Q and A with Doug Lansky, Travel Writer
After two and a half years of working his way around the planet – picking bananas in Israel, snowmobile guiding in the Alps, selling carpets in Morocco, and hitching on yachts – a car accident in Thailand brought Doug home. Six months later, Doug was back on the road, but this time with a nationally syndicated travel column that grew to reach over 10 million readers in 40 major newspapers.
Doug’s books have won several awards and the most recent, First Time: Around the World, is a Rough Guides bestseller. Doug is working on two books for Rough Guides while he tours on the lecture circuit.
BootsnAll recently met up with Doug Lansky and had a chance to interview him about his new upcoming book The Rough Guide to Travel Survival: An Essential Field Manual.
Why did you decide to write this book?
During the years I worked as a travel columnist and traveled the world full time, I carried this SAS Survival book. I bought it because it was small and easy to throw in my pack and it seemed like a good thing to have a long just in case. Then one day on a long bus ride I finished the novel I was reading and, out of boredom, picked up the survival book. I was fascinated by the information, but found it overwhelming and way over my level. The print was too small and there were about 20 different kinds of knots and all these complicated animal traps. Plus, there was no clear-cut strategy on what to do, and in what order, for various survival situations. I remember thinking “I hope I never need this book.”
Who is it aimed at and what does it cover?
It’s written with aid workers, foreign correspondents, and adventure travelers in mind. This book is designed to function as a field guide for those who have no experience with survival and serve as a helpful checklist for those who’ve already taken some sort of survival course, but want to make sure they remember everything in a panicked situation (which is exactly why pilots and trauma medics carry a checklist). It covers pre-trip preparation (e.g. figuring out if countries are safe and packing a survival kit), dangerous city survival, war zone survival, natural disaster survival, safari animal survival, desert survival, at sea survival, jungle survival, arctic survival, and mountain survival.
Do you write it or did you use other experts?
I read about 20 survival books and came up with the basic outline and format (there are plenty of illustrations and the instructions are in simple, bullet-point format, similar to the worse-case scenario series) but the info was all edited by a team of the world’s top survival experts. For example, Robert Young Pelton (World’s Most Dangerous Places) and Paul Rees (Centurion Risk Assessment Services president – trains BBC and CNN correspondents) consulted on the war-zone chapter. Three of Africa’s top safari guides and trackers were consulted on the safari animal section. Bill McGuire (Benfield Professor of Geohazards and author of A Guide to the End of the World: Everything you Never Wanted to Know) is perhaps the world’s leading authority on natural disasters and he helped with that chapter. My job was to filter the information through the eyes of a traveler and novice survivalist so the book wouldn’t get too bogged down in technical detail.
Your mentioned the Worst-Case Scenario books. How is yours different?
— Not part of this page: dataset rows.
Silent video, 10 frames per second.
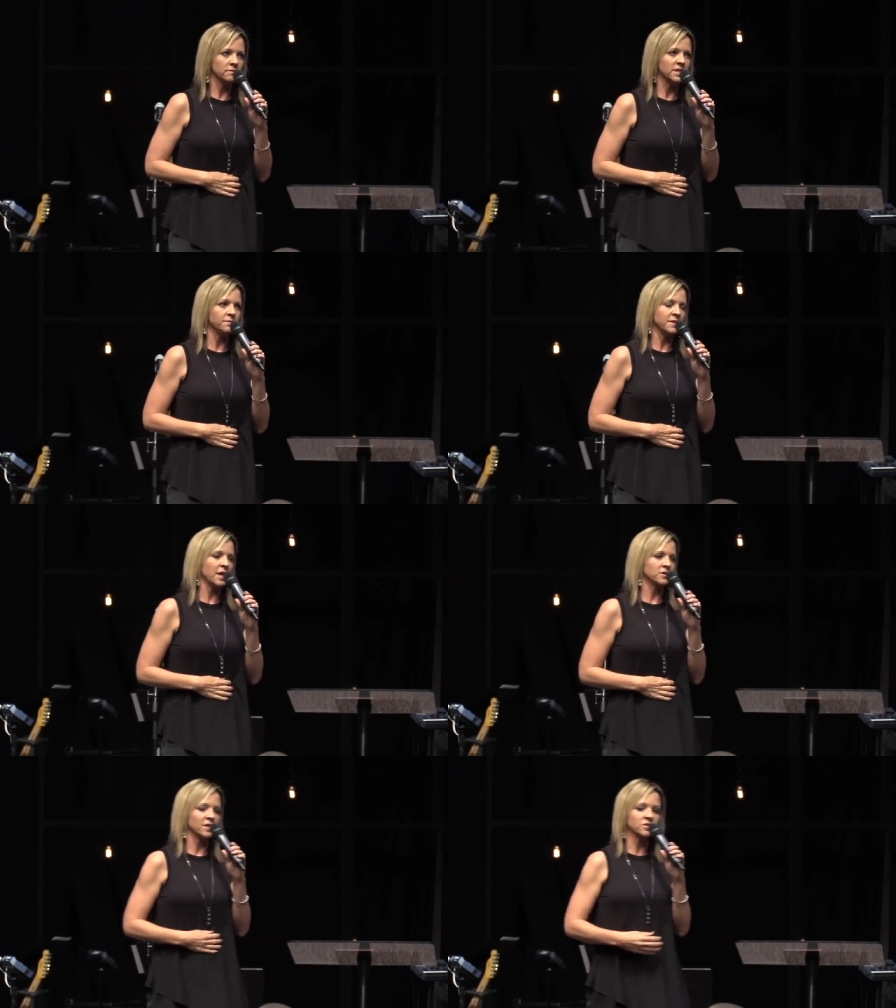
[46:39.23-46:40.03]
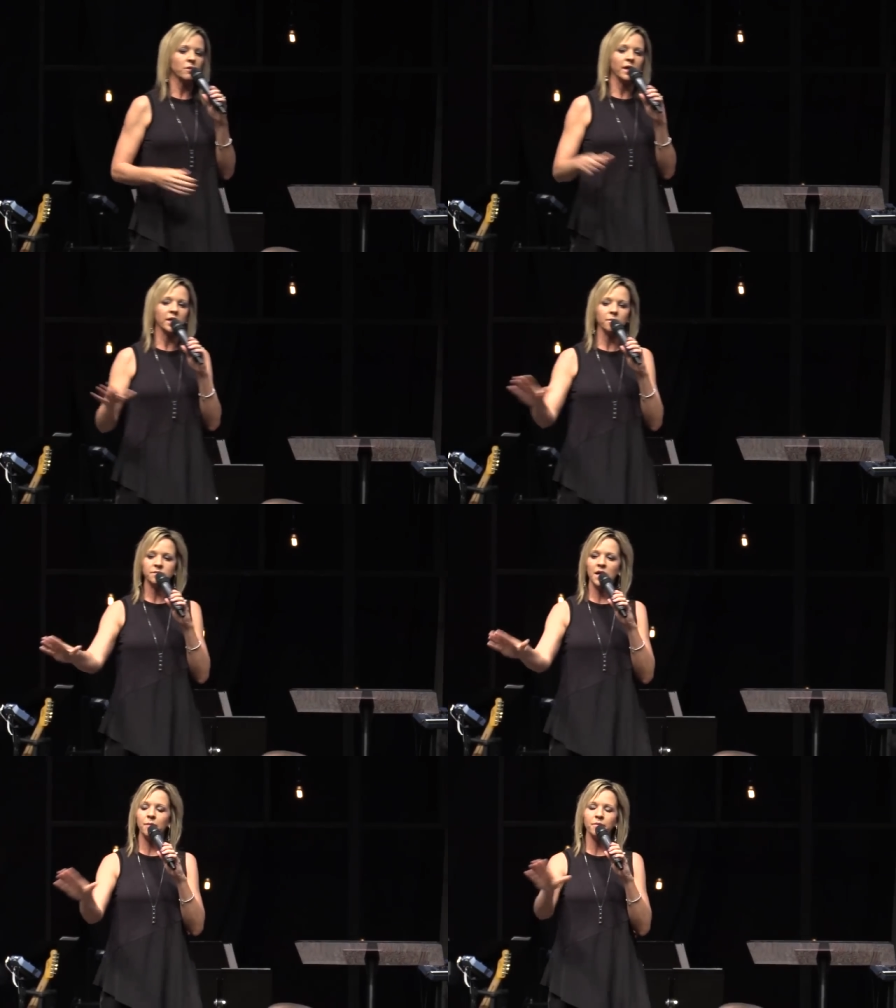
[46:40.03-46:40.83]
deep down, so that's why I
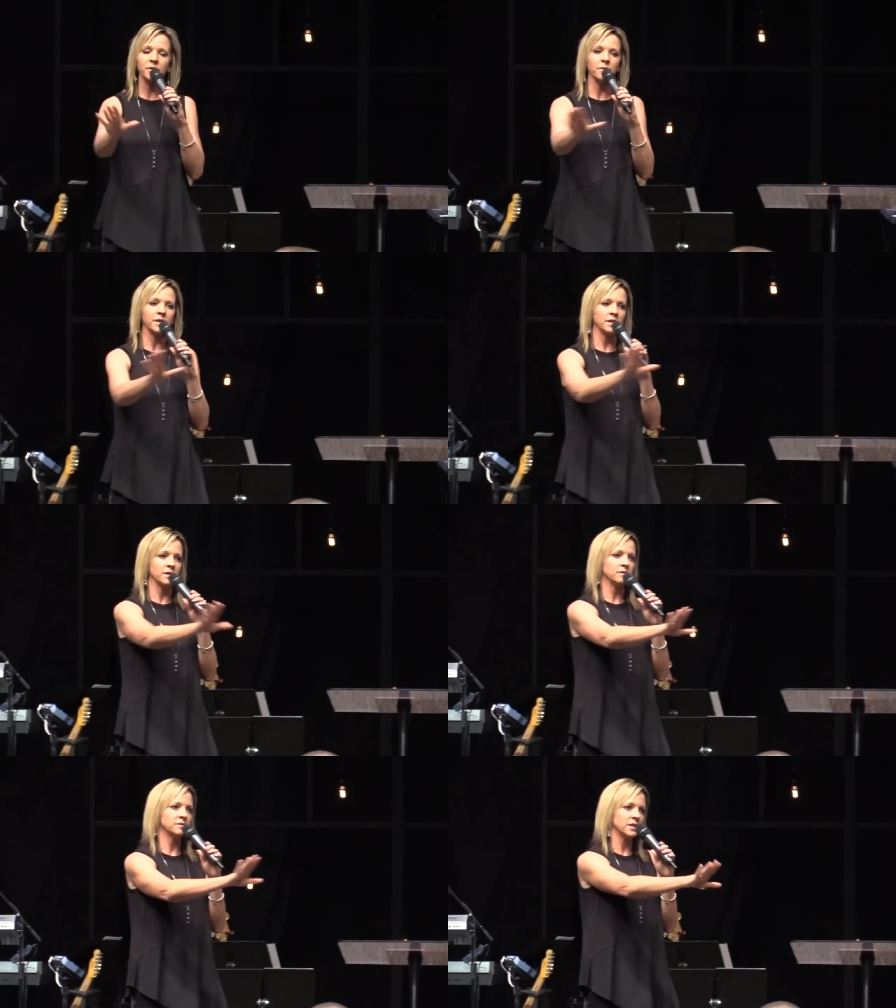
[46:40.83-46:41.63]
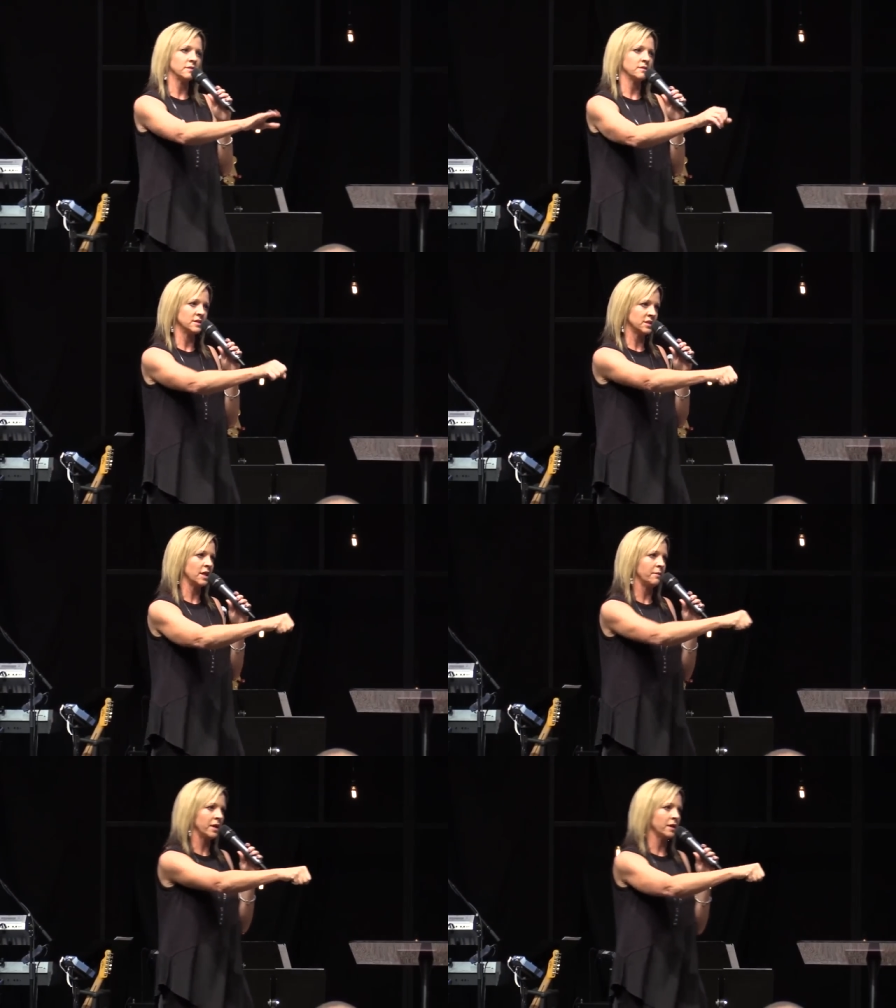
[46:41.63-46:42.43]
kept tapping them on the t- the
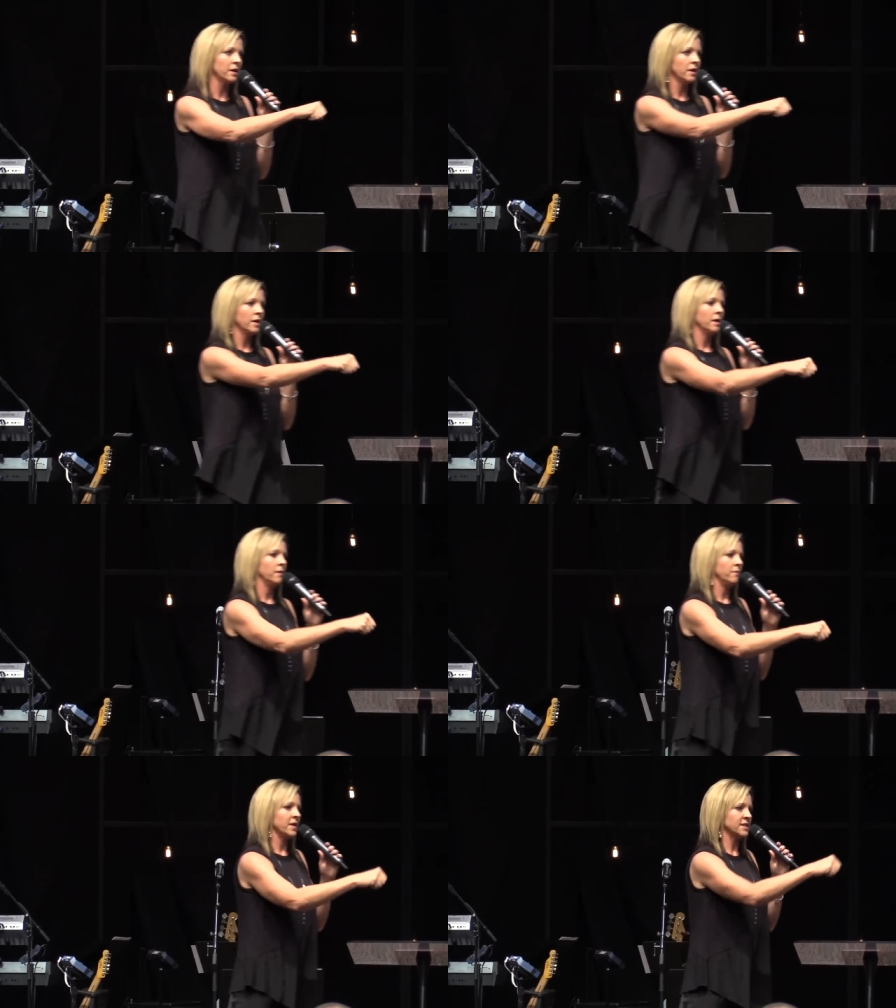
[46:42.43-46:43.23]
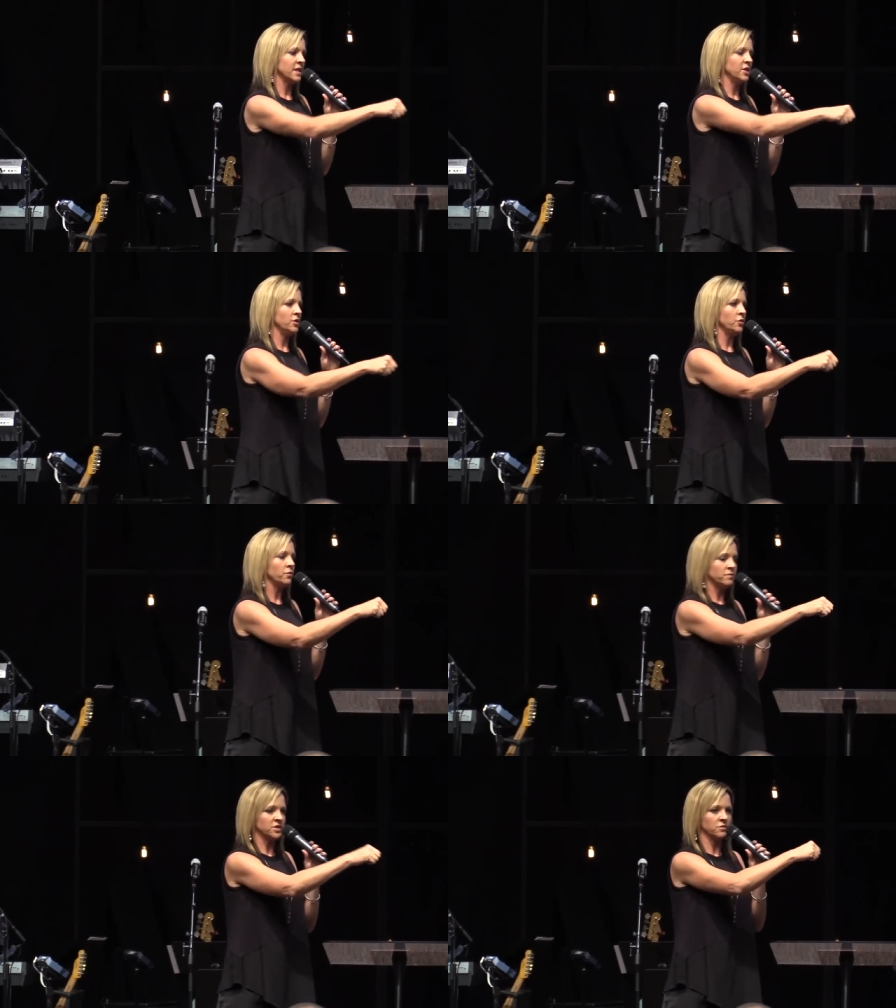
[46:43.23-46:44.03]
stomach because I
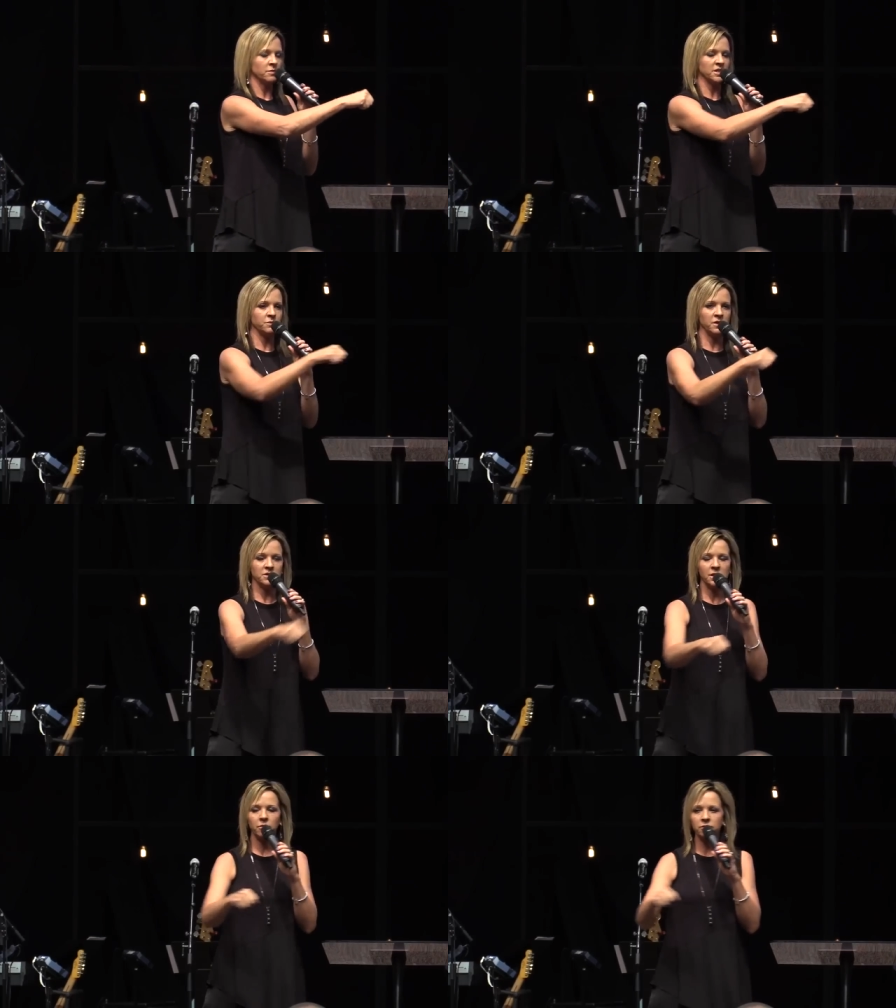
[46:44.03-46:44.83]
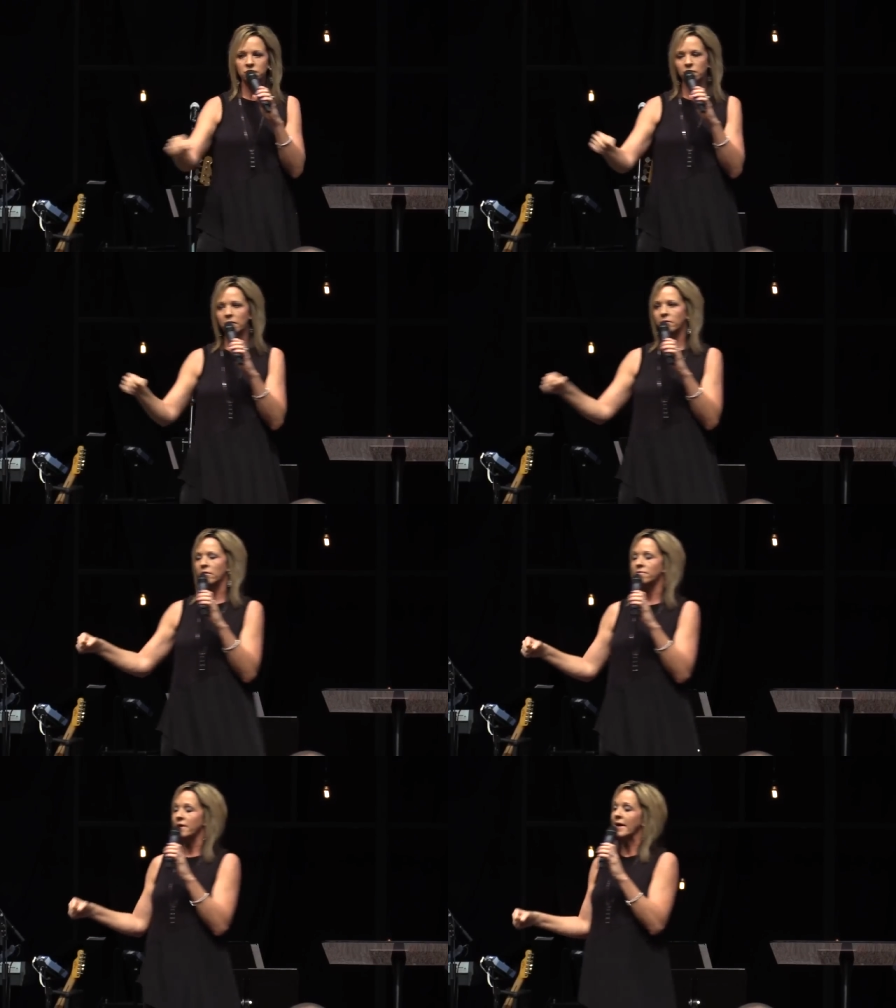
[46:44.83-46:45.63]
knew just from experience that was where we
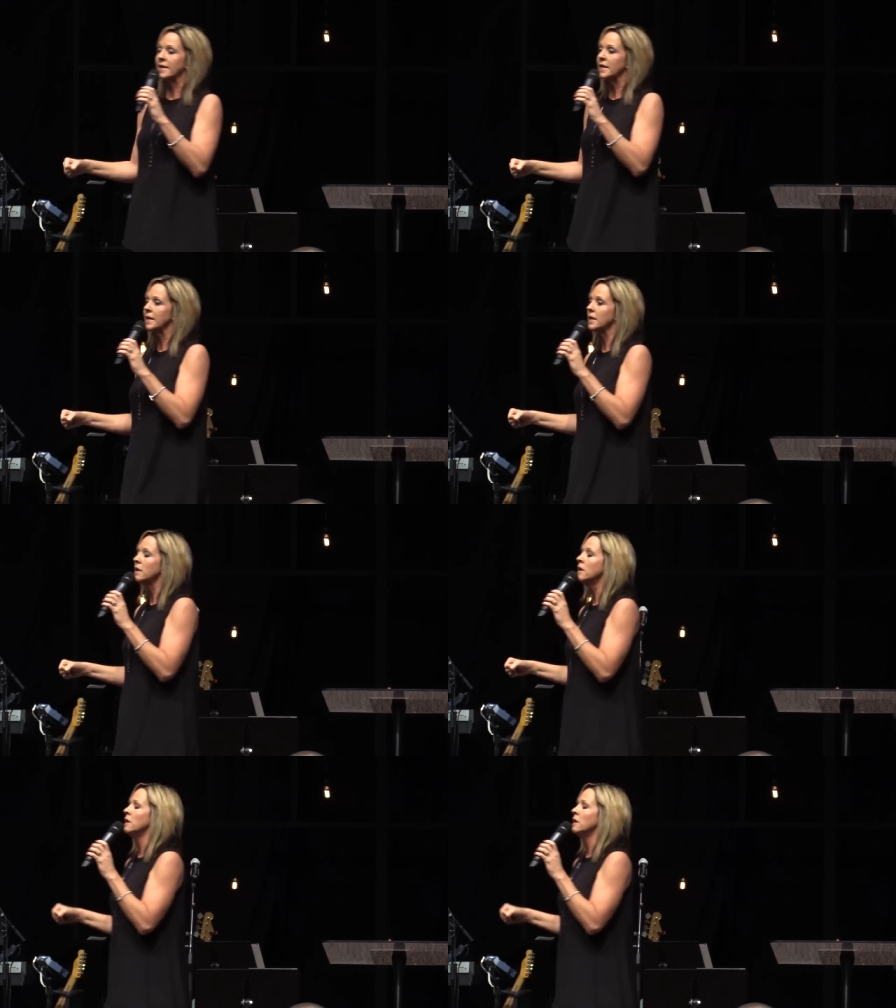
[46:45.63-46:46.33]
were finding it.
The Worst-Case survival book is a fun living room read, but not the book that you’d want to take with you. You don’t really need to know how to stop a runaway camel or jump into a dumpster. At least, it’s not up there at the top of the list.
Are there survival stories as well or just instructional text?
It’s 98% instructional text, but we decided to include a few short survival anecdotes. One of the most important aspects of survival – perhaps the single most important — is the survivalist’s mind-set. And it didn’t seem quite effective enough to say “stay focused and don’t give up.” The survival tales are incredible and – hopefully — help keep people from giving up hope.
Do you think people will actually need your book?
It’s better if people don’t need it, but statistically, many will. Many people also need band-aids, Imodium and travel insurance – which most people take and are thankful they did when they needed it. Likewise, you’ll be glad you had this book along. In the event that you need it, it may be the best $10 you ever spent. This book is designed to bridge that treacherous gap between when you first need help and when you eventually get reimbursed by your insurance provider.
Do you think this book will scare people about the hazards of travel?
This book is not trying to hype the danger that’s out there. Quite the opposite (besides, the US State Department does a good enough job at making places sound terrifying without any help – just read their traveler advisories). The media, and our own projected phobias, distort danger. For example, since Israel became a state in 1948, more Israelis have died from traffic accidents than wars and suicide bombers combined. In other words, look for statistics and informed advice, not explosions on CNN. A good place to start, in fact, is in Chapter 2 of the book, where you can find tips on figuring out which countries are budget friendly and quite safe (but have made the headlines for one thing or another) and which are actually dangerous. There’s a serious security gap between the safety in Nepal and that in Iraq. Or between Israel and Afghanistan. Yet they’re all on the same security warning list.